» Exercise description: Repeat the data exactly. Pictures are not part of the copy.

» Data provided:
────────────────

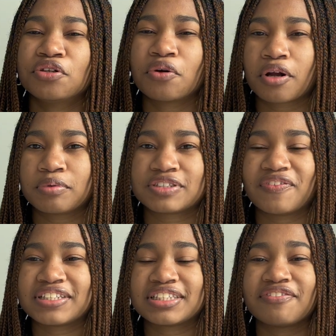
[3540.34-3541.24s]
York was
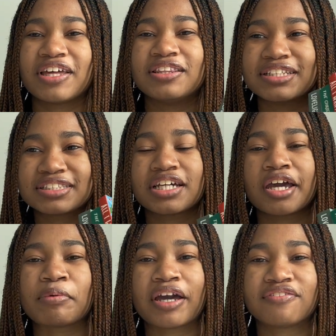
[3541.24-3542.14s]
festive. And this
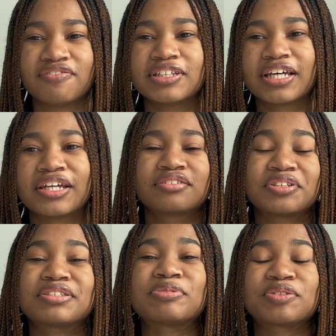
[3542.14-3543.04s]
time I feel like
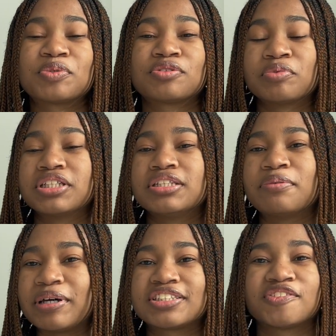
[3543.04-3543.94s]
Christmas was really the
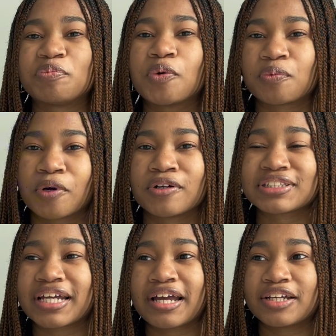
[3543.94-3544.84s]
best of both worlds.
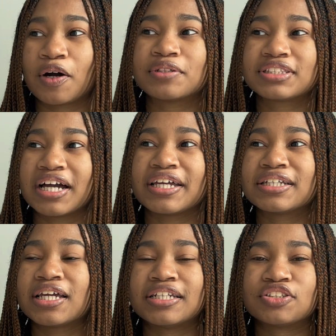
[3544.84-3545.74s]
Like I go
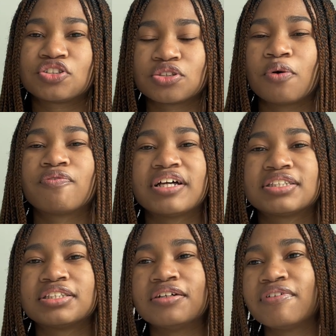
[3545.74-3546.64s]
outside and it's so
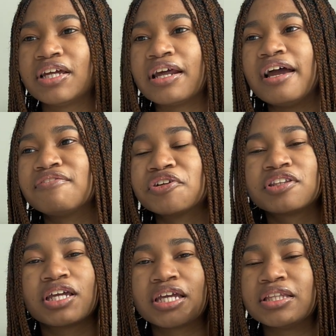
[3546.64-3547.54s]
festive, and
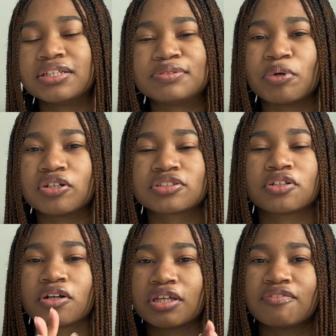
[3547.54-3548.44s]
everything in these books
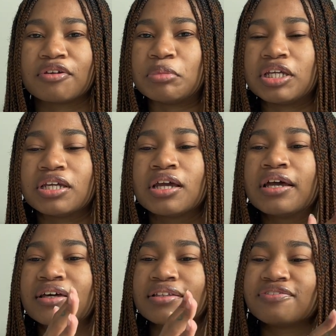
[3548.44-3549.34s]
are giving me
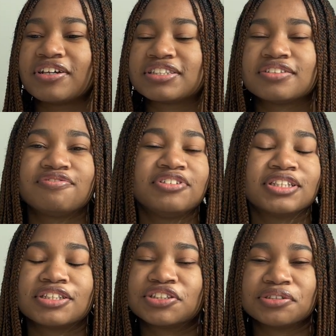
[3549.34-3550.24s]
the festive
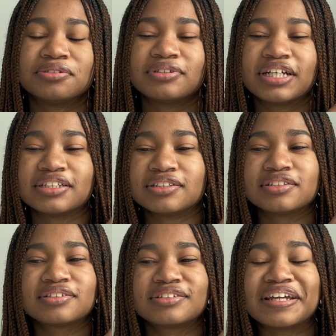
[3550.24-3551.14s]
feeling too.
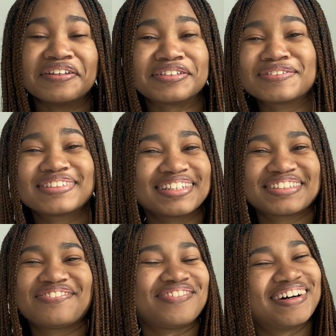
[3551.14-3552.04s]
And yeah, this is such
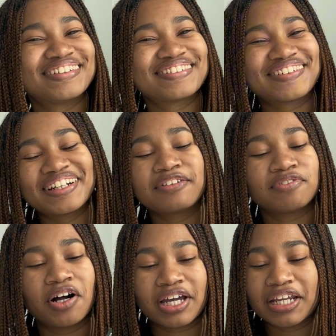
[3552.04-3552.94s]
a fun reading
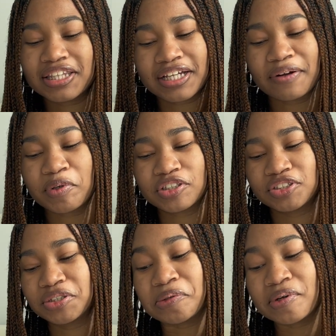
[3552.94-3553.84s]
vlog, and I think I want to
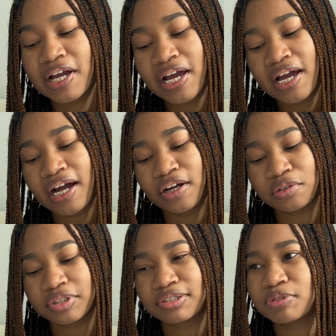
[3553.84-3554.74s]
do a
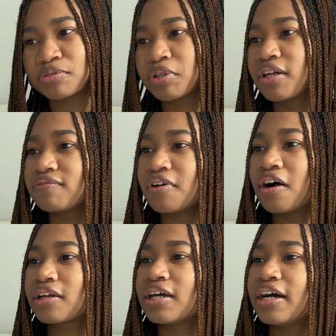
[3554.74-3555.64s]
Christmas reading
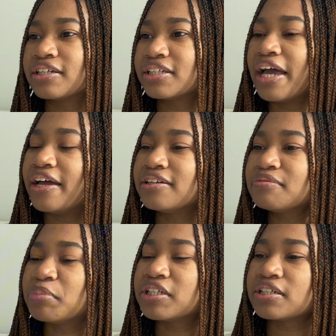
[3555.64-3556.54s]
vlog again,
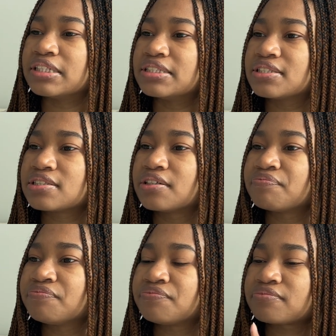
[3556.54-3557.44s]
because
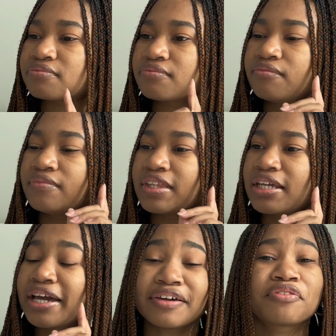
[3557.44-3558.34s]

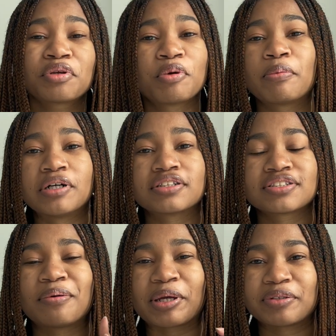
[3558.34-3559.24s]
I have 3 more books
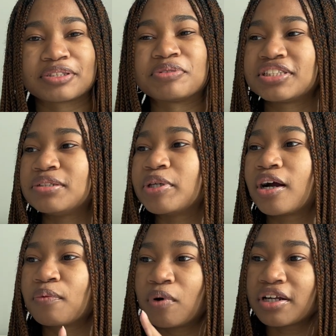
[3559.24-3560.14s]
on my Christmas
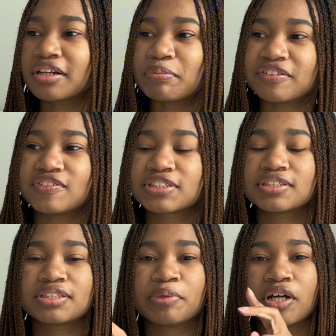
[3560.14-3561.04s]
TBR, 1 on my physical
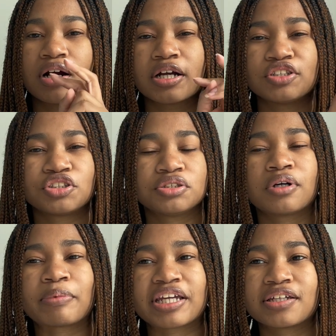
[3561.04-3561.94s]
TBR and 2
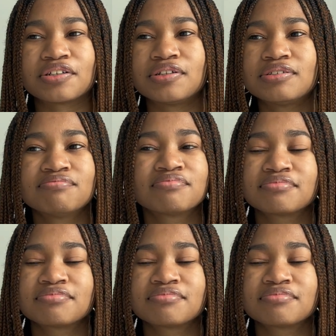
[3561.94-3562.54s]
on my Kindle.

────────────────

» Result below:
[3540.34-3541.24s]
York was
[3541.24-3542.14s]
festive. And this
[3542.14-3543.04s]
time I feel like
[3543.04-3543.94s]
Christmas was really the
[3543.94-3544.84s]
best of both worlds.
[3544.84-3545.74s]
Like I go
[3545.74-3546.64s]
outside and it's so
[3546.64-3547.54s]
festive, and
[3547.54-3548.44s]
everything in these books
[3548.44-3549.34s]
are giving me
[3549.34-3550.24s]
the festive
[3550.24-3551.14s]
feeling too.
[3551.14-3552.04s]
And yeah, this is such
[3552.04-3552.94s]
a fun reading
[3552.94-3553.84s]
vlog, and I think I want to
[3553.84-3554.74s]
do a
[3554.74-3555.64s]
Christmas reading
[3555.64-3556.54s]
vlog again,
[3556.54-3557.44s]
because
[3557.44-3558.34s]

[3558.34-3559.24s]
I have 3 more books
[3559.24-3560.14s]
on my Christmas
[3560.14-3561.04s]
TBR, 1 on my physical
[3561.04-3561.94s]
TBR and 2
[3561.94-3562.54s]
on my Kindle.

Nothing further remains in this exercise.